TO DO
When you copy the entries, match them exactly and omit the pictures.

DATASET EXCERPTS
== Segment start ==
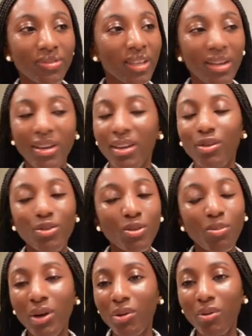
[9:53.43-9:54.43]
And there was a
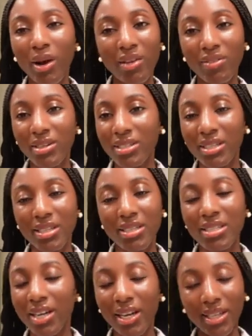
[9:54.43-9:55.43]
point where I even stayed
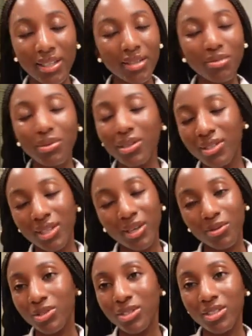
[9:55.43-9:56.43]
silent because I
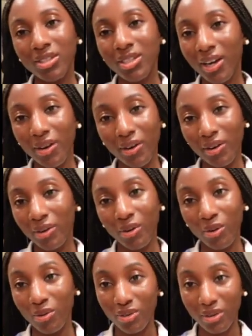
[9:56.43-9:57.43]
was just tired and
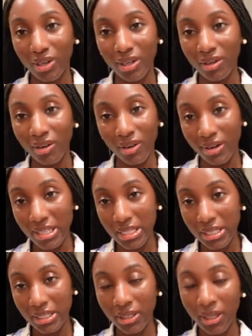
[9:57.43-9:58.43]
over it,
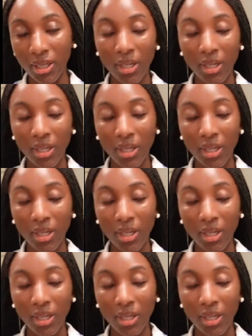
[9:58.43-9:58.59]
honestly.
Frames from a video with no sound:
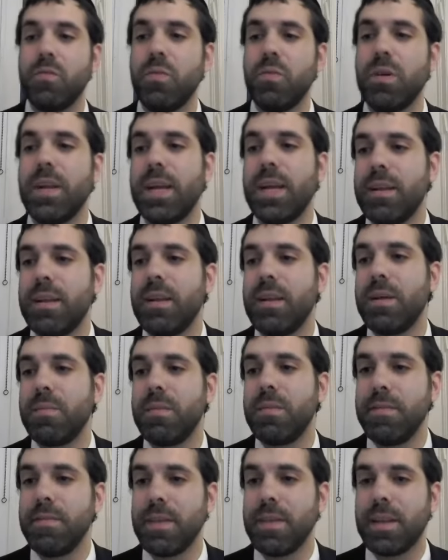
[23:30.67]
would end up
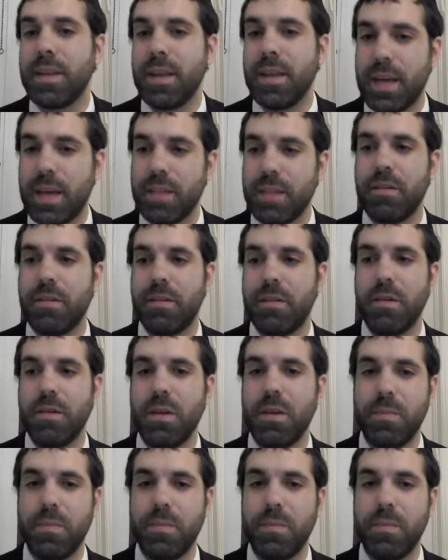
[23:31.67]
living together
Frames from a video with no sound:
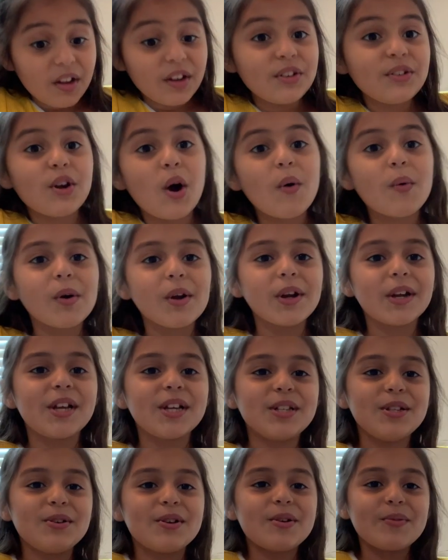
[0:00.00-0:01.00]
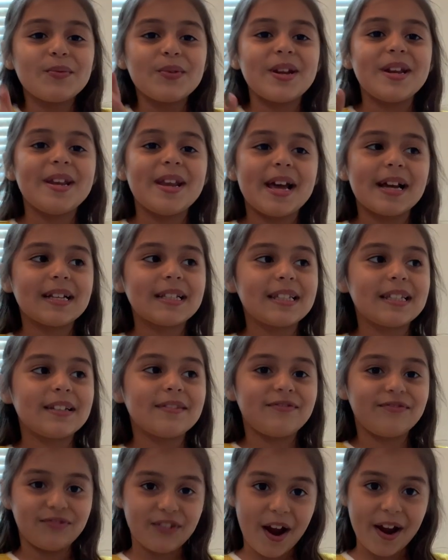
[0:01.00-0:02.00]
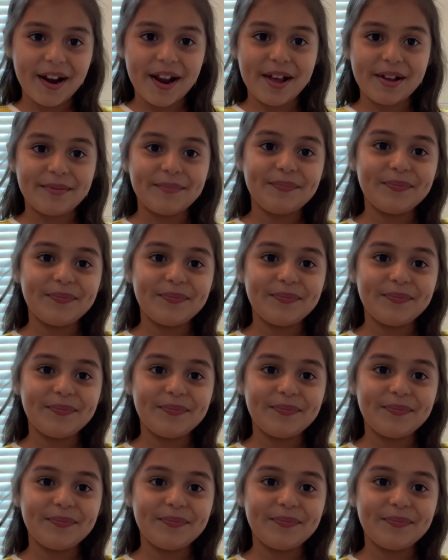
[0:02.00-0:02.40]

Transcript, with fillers: don't worry, because you can win next Friday.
== Segment end ==
ANSWER FOR THIS EXERCISE
[9:53.43-9:54.43]
And there was a
[9:54.43-9:55.43]
point where I even stayed
[9:55.43-9:56.43]
silent because I
[9:56.43-9:57.43]
was just tired and
[9:57.43-9:58.43]
over it,
[9:58.43-9:58.59]
honestly.
Frames from a video with no sound:
[23:30.67]
would end up
[23:31.67]
living together
Frames from a video with no sound:
[0:00.00-0:01.00]
[0:01.00-0:02.00]
[0:02.00-0:02.40]

Transcript, with fillers: don't worry, because you can win next Friday.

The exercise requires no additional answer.